Last year’s scare over a potential H1N1 flu epidemic was a bust, the WHO now indicates. With reports of another scare over a “superbug” supposedly from India, officials and media need to act with caution and restraint without stoking fears.

Some media outlets are making much of reports that Westerners seeking low-cost medical treatment in India might have returned carrying a drug-resistant bacterial infection. But that news should be seen in light of another, less noticed news item this week: As a potential pandemic, the H1N1 flu virus was a bust.

The World Health Organization (WHO) says H1N1, also known as swine flu, is not eradicated, but it has lost its “superbug” status, becoming just another flu variant among many.

Fourteen months ago dire predictions swirled through the news media about the possible effects of H1N1. Hundreds of thousands of deaths were possible, and perhaps 40 percent of the US work force could be affected, the Centers for Disease Control and Prevention (CDC) estimated. (The CDC had already declared the H1N1 public health emergency over by June 23.)

Nothing remotely close to those predictions came about. The WHO estimates the number of deaths from H1N1 in 2009 at 18,500, though it says that number is almost surely underreported. Still, it is a figure far lower than the hundreds of thousands of deaths worldwide attributed to other strains of influenza every year. Why did the pandemic fizzle? “Pure good luck,” WHO Director-General Margaret Chan says, that it didn’t mutate into a more troublesome form.

European governments and medical groups have criticized the way the WHO handled the H1N1 outbreak, saying it caused unnecessary expense, including stockpiling of unneeded drugs, and undue public alarm.

Dr. Chan has defended the organization’s actions, pointing out that from the start the WHO had termed H1N1 as “a pandemic of moderate severity” from which ”most people” would recover – many without receiving any medical treatment.

But is that the impression that was left on most people?

“The number of victims of H1N1 fell far short of even the more conservative predictions by the WHO,” said an investigative article in BMJ (British Medical Journal) in June. The authors’ “investigation has revealed damaging issues. If these are not addressed, H1N1 may yet claim its biggest victim – the credibility of the WHO and the trust in the global public health system.”

Questions have also been raised about the secret “emergency committee” that guided the WHO’s policies on H1N1.

This week the WHO released the names of the emergency committee, several of whom had ties to drug manufacturers as advisers or received support for their research from the industry.

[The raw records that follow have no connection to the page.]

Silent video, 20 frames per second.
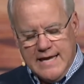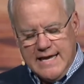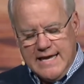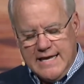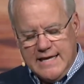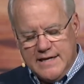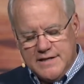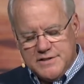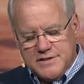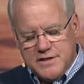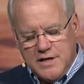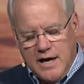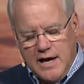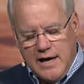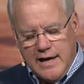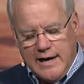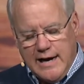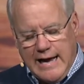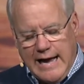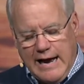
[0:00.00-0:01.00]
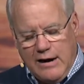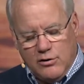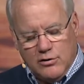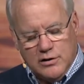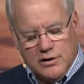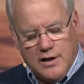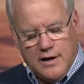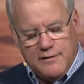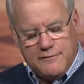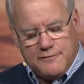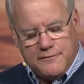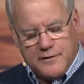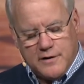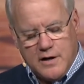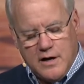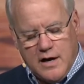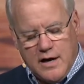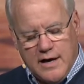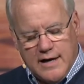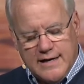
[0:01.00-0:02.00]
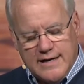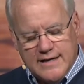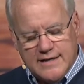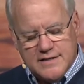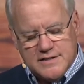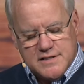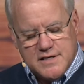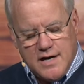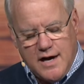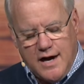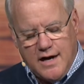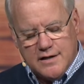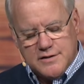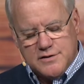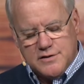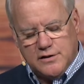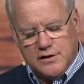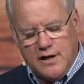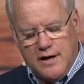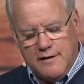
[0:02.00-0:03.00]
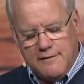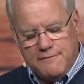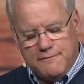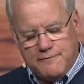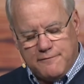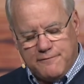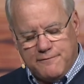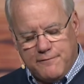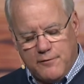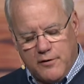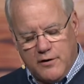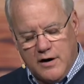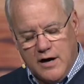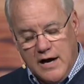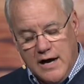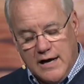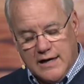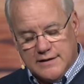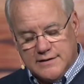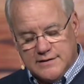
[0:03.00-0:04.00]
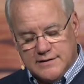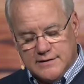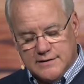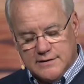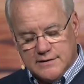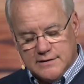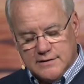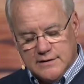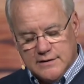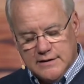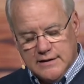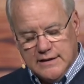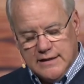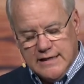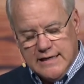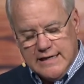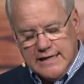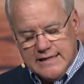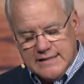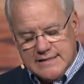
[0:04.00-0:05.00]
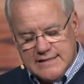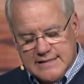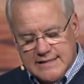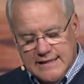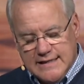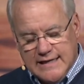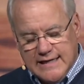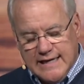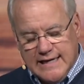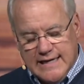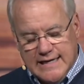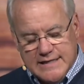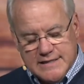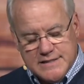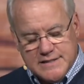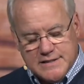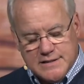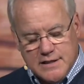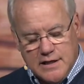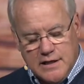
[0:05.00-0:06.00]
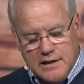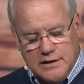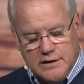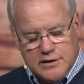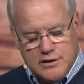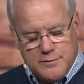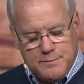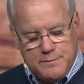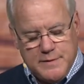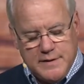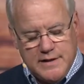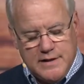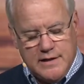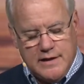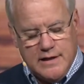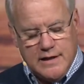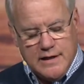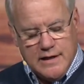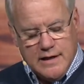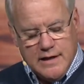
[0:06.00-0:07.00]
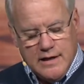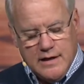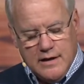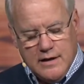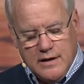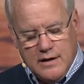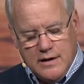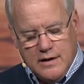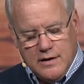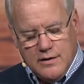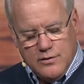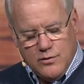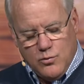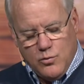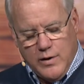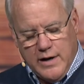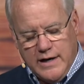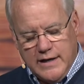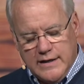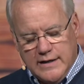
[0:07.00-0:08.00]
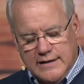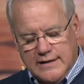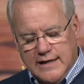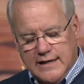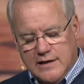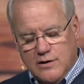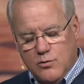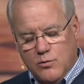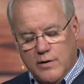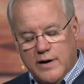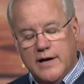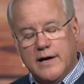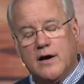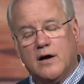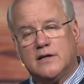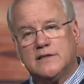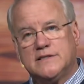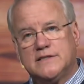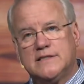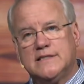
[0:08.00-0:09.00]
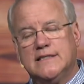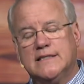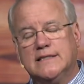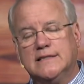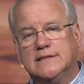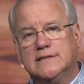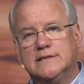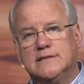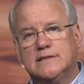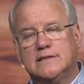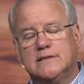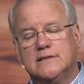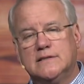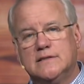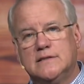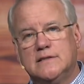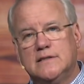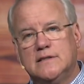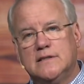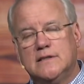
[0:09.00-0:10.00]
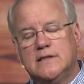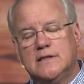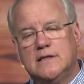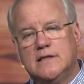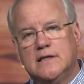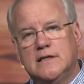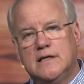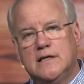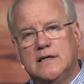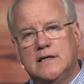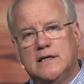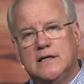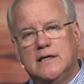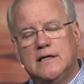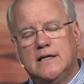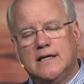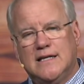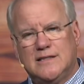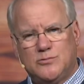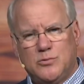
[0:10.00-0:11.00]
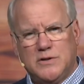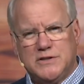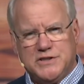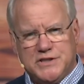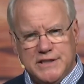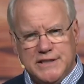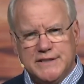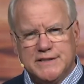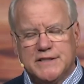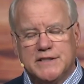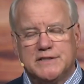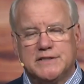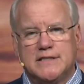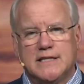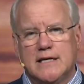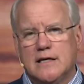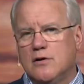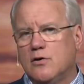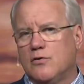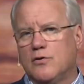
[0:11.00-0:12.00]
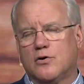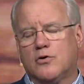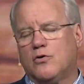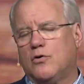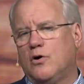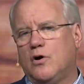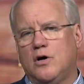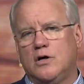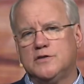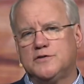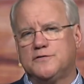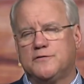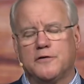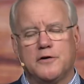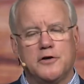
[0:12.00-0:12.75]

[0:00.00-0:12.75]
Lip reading: It is not our love for God, it is God's love for us in sending His Son to be the way to take away our sins. That's what Jesus did on the cross for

Fighting an infectious disease is a serious matter. Public health organizations and governments can face tough calls in trying to pass along sensible information about possible health problems. They must share helpful information without creating undue panic or alarm. Chan suggested that “perhaps we need more flexibility in our future pandemic planning.” In the future the organization might offer “a best-case, an intermediate-case, and a worst-case scenario … to allow flexibility and adjustment as we track the evolution of the pandemic.”

The news media bear a responsibility, too, in not sensationalizing a public health story in order to grab reader attention. But today formal news organizations are less the “gatekeepers” of such news than ever before. People share their own versions of what’s happening via social media: e-mails, Facebook, Twitter, and the like. Chan acknowledged as much, noting that “we need to adapt the way we do communication, and learn how to work with social media and social networks.”

Perhaps some of these lessons can be applied to the “superbug” now being traced to India. The H1N1 pandemic that never was may provide a useful history lesson in that regard.